Car owners can’t say that loudly lest they lose prestige. Those without cars dream of owning one sooner than later.
Less talked about is the political cost of raising prices particularly of food. Hungry voters can be angry voters. Large-scale farmers say one of their biggest costs is energy. My hunch is that the State could start charging the new VAT and blame external influence like the International Monetary Fund (IMF).
KANU found itself in a similar situation in liberalising the economy and the subsequent rise in prices. Some observers think bad economic times planted the seeds of KANU’s end. But the cockerel party mutated and is still in power. The alternative to raising revenue through VAT on petroleum products is to borrow from the public, banks or from abroad through sovereign bonds or concessionary loans or hope for grants or aid. Kenyans do not want new VAT or more debt.

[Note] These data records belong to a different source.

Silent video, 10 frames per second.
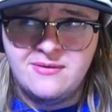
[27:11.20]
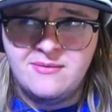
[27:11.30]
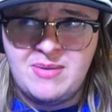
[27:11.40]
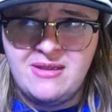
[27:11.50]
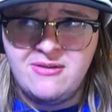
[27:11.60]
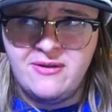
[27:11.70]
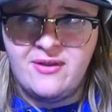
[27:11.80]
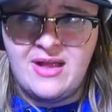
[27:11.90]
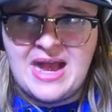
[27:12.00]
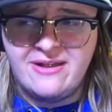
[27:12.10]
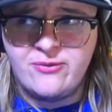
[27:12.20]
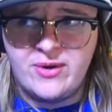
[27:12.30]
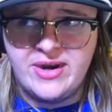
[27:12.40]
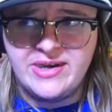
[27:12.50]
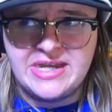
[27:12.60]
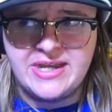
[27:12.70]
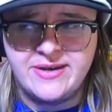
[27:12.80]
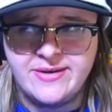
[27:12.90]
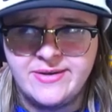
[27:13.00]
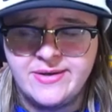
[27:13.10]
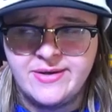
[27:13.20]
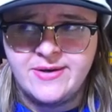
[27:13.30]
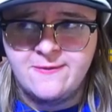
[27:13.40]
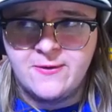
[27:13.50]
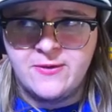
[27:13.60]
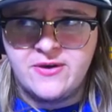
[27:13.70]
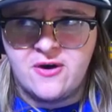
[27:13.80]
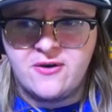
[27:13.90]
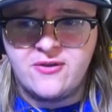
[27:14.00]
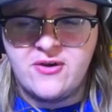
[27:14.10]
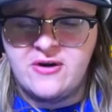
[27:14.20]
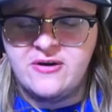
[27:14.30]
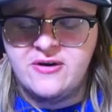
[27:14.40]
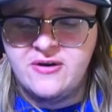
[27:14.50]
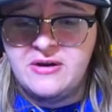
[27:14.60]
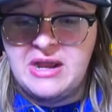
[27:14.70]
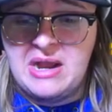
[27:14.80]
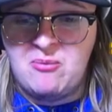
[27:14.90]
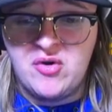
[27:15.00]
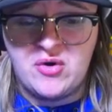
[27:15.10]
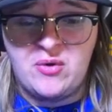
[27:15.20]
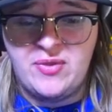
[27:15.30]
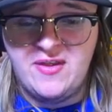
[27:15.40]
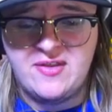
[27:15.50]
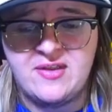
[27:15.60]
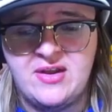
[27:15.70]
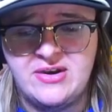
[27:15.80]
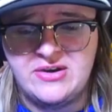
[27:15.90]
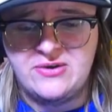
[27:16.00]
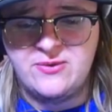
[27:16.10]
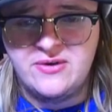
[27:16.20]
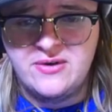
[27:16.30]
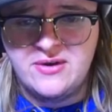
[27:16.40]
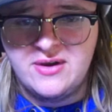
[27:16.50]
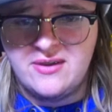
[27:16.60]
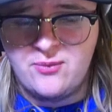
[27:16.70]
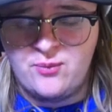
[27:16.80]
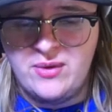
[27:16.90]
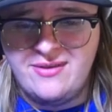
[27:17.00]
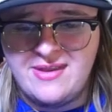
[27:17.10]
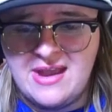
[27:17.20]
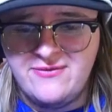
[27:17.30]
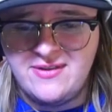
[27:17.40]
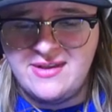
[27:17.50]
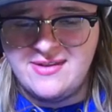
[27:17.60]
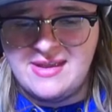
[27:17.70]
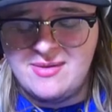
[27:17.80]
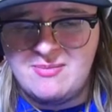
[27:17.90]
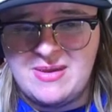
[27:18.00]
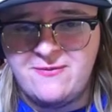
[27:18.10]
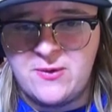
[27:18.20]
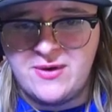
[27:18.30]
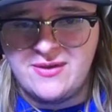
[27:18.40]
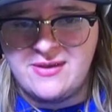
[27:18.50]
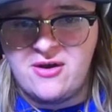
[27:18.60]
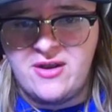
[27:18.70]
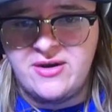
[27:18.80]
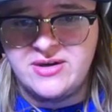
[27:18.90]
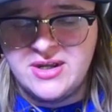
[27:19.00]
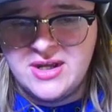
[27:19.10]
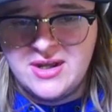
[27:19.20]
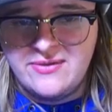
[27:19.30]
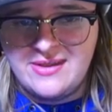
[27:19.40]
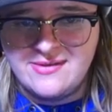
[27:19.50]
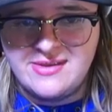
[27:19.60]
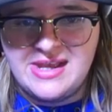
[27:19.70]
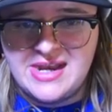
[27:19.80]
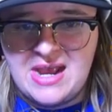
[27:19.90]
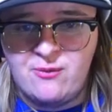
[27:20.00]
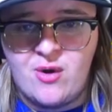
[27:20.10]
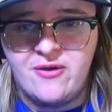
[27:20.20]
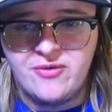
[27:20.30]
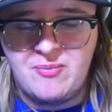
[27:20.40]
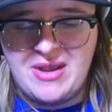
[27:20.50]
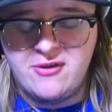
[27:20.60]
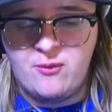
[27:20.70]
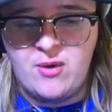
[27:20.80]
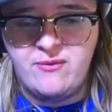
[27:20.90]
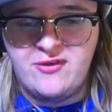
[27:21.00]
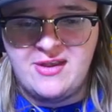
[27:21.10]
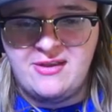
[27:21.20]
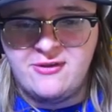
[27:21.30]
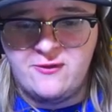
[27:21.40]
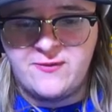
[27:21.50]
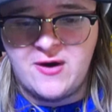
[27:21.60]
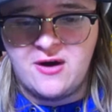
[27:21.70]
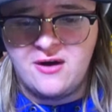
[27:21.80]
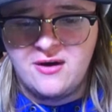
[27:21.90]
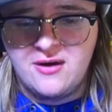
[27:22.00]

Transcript: based on the last one it did for the Dark Star, I'm wondering what this is going to do, because it definitely seems to be focusing on these DNA walls based on what we've seen so far.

We are already accusing our leaders of mortgaging the country to external debtors which is often cheaper than local debt.
Let’s get into the Kenyan mind: if we don’t want the Government to raise funds through taxes and borrowing, where should it get its money from?

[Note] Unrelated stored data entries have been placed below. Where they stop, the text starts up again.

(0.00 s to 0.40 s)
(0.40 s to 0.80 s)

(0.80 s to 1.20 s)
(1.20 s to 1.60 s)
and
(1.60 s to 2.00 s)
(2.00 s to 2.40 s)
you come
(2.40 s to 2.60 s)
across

We suggest four alternatives equally hard to implement. One is to reduce the public workforce which takes a huge chunk of money raised thorough taxes.
No Kenyan wants to hear of retrenchment when unemployment is this high. Yet, the money saved through this would fund governments and increase national productivity and hopefully create more jobs in future.
Unfortunately, politicians unlike economists think of today; tomorrow will take care of itself. Two, is to tame corruption into total submission and use the money saved to fund State operations. This is the best option. but it requires lots of political will and sacrificing of friends and allies.
The beauty about this approach is guaranteed public support and politicians like to hear that. Three, we can reduce our dependency on oil by embracing electric cars and alternative energy sources like wind, geothermal and solar.
Paradoxically, huge investments in these renewable sources have not reduced the prices of energy. One reason is legacy technologies, some which use oil. It is not easy to retire old power generating technologies because of job losses and political repercussions. Four, we can become more efficient in the use of technology like in our financial sector.
Why else did banks post profits despite the controversial interest rate cap? This would reduce waste and appetite for more public money.
How many public services can be automated? How many can be offered more efficiently by the private sector? Don’t we have private jails in the US?
Needless to say, the State could postpone the decision and renegotiate with the IMF or whoever is behind the new VAT.
That could be on the cards during President Kenyatta’s visit to Washington. Whichever alternative, the State takes, either singly or in combination, is not easy and must consider the Kenyan mind. Kenya’s economy is facing its moment of truth.
Luckily, moments like these test and shake our leaders into reality and hopefully spawn new leaders. After all, every leader is paid so well to make tough decisions and live with the consequences.
Such decisions should be about the maximum good for the maximum number of citizens.
The previous sentence is easier to write than actualise.